Stored items ->
···

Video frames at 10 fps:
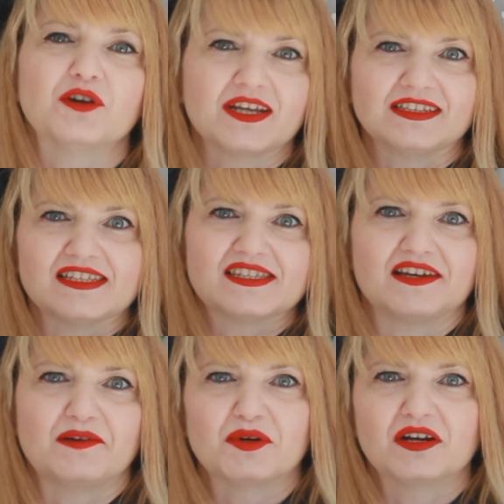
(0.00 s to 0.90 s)
During this
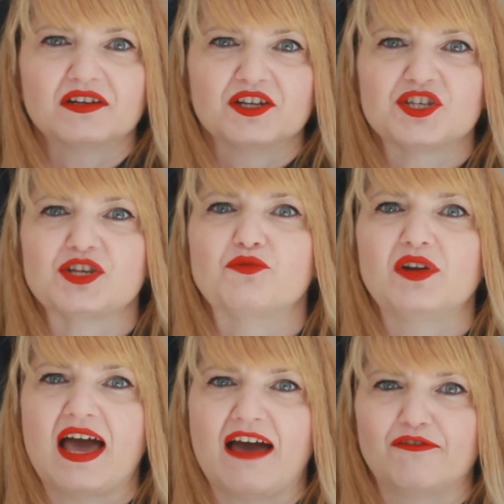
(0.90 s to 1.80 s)
summer, she will
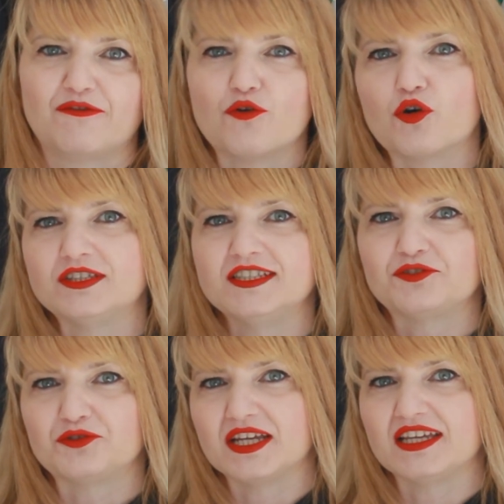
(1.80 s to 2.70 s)
have
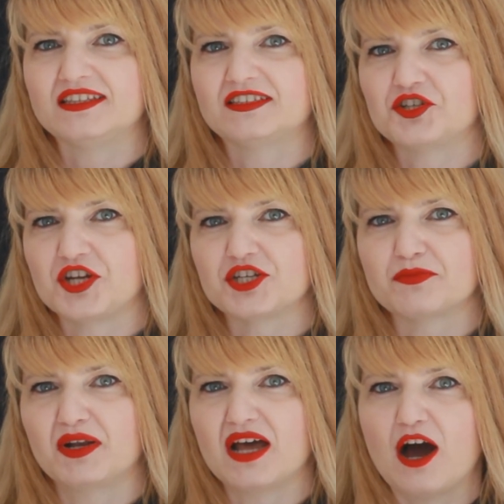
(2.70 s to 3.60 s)
43
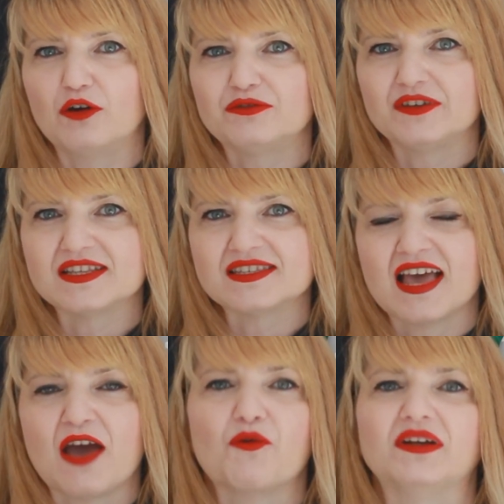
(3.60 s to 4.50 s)
interchangeable outfits
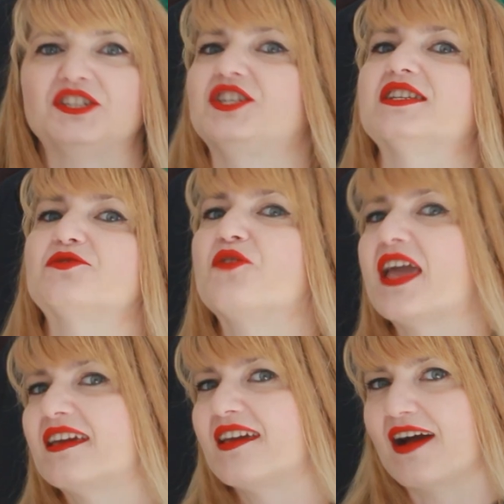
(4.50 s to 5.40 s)
when she is
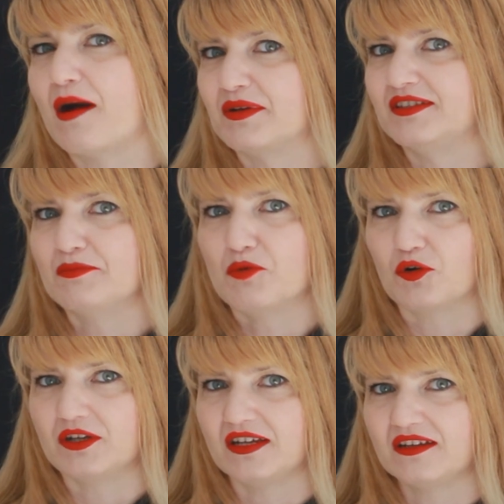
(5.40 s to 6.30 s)
waking up in the
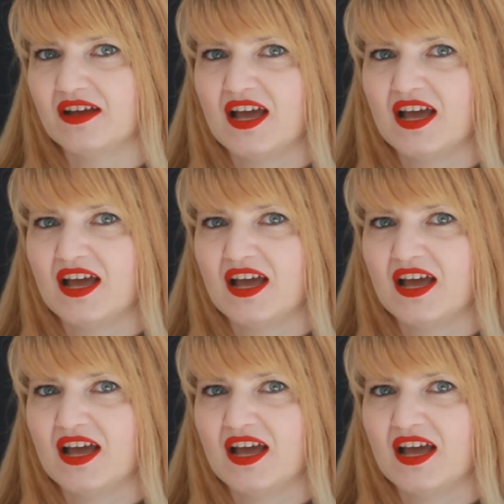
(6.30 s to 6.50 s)
morning.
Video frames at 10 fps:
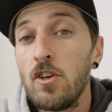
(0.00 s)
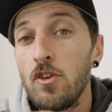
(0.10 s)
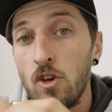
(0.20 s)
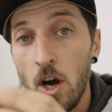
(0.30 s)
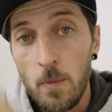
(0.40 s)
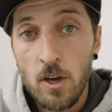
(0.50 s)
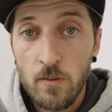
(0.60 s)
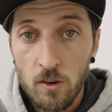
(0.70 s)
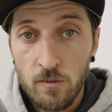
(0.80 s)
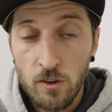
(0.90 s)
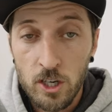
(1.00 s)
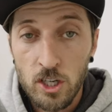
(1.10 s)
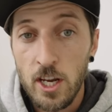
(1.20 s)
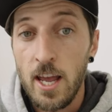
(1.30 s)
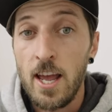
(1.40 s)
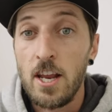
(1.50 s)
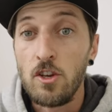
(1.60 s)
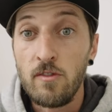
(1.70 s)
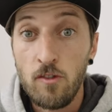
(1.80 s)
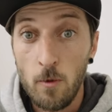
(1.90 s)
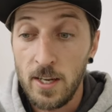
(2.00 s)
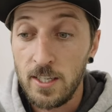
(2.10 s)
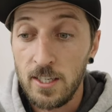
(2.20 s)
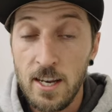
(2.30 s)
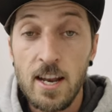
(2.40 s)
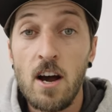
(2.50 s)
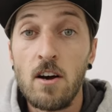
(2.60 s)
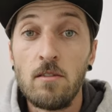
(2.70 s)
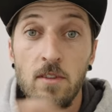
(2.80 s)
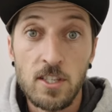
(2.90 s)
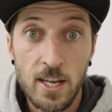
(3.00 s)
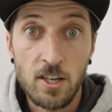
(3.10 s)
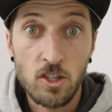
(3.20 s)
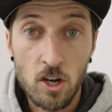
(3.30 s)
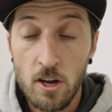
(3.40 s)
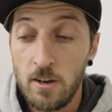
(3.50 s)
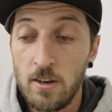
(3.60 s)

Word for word: you copy over your footage and you format it and now the settings are gone.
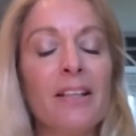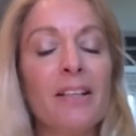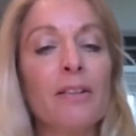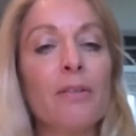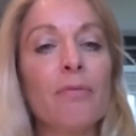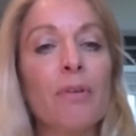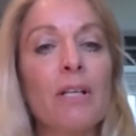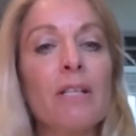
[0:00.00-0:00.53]
you
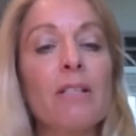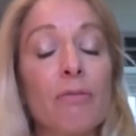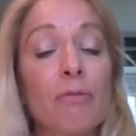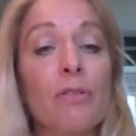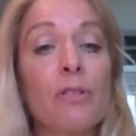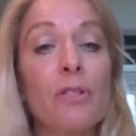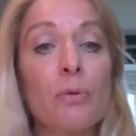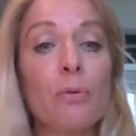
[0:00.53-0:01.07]
know, very
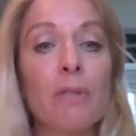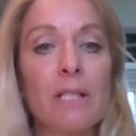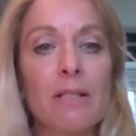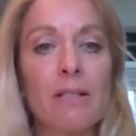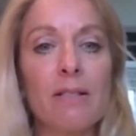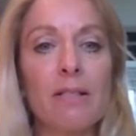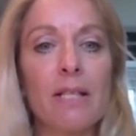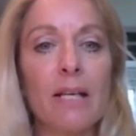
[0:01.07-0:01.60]
different stories
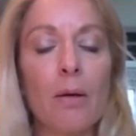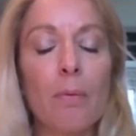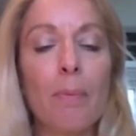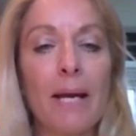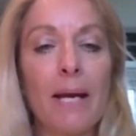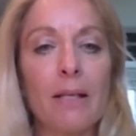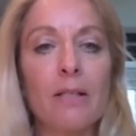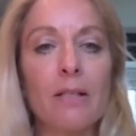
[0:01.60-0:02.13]
as they go
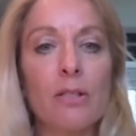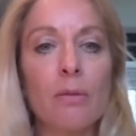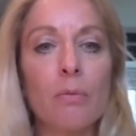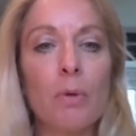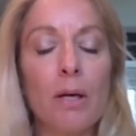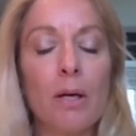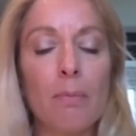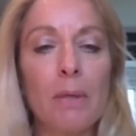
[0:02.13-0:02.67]
back into the
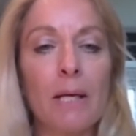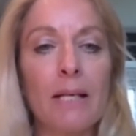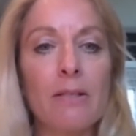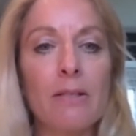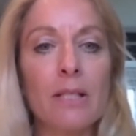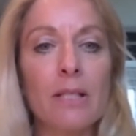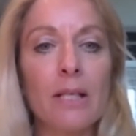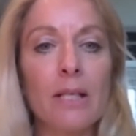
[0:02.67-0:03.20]

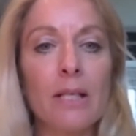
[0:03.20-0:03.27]
workplace.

···

TASK ITEM ->
With the pictures omitted, the entries are to be transcribed in full, exactly as they appear.

SOLUTION TO THE PROBLEM ->
Video frames at 10 fps:
(0.00 s to 0.90 s)
During this
(0.90 s to 1.80 s)
summer, she will
(1.80 s to 2.70 s)
have
(2.70 s to 3.60 s)
43
(3.60 s to 4.50 s)
interchangeable outfits
(4.50 s to 5.40 s)
when she is
(5.40 s to 6.30 s)
waking up in the
(6.30 s to 6.50 s)
morning.
Video frames at 10 fps:
(0.00 s)
(0.10 s)
(0.20 s)
(0.30 s)
(0.40 s)
(0.50 s)
(0.60 s)
(0.70 s)
(0.80 s)
(0.90 s)
(1.00 s)
(1.10 s)
(1.20 s)
(1.30 s)
(1.40 s)
(1.50 s)
(1.60 s)
(1.70 s)
(1.80 s)
(1.90 s)
(2.00 s)
(2.10 s)
(2.20 s)
(2.30 s)
(2.40 s)
(2.50 s)
(2.60 s)
(2.70 s)
(2.80 s)
(2.90 s)
(3.00 s)
(3.10 s)
(3.20 s)
(3.30 s)
(3.40 s)
(3.50 s)
(3.60 s)

Word for word: you copy over your footage and you format it and now the settings are gone.
[0:00.00-0:00.53]
you
[0:00.53-0:01.07]
know, very
[0:01.07-0:01.60]
different stories
[0:01.60-0:02.13]
as they go
[0:02.13-0:02.67]
back into the
[0:02.67-0:03.20]

[0:03.20-0:03.27]
workplace.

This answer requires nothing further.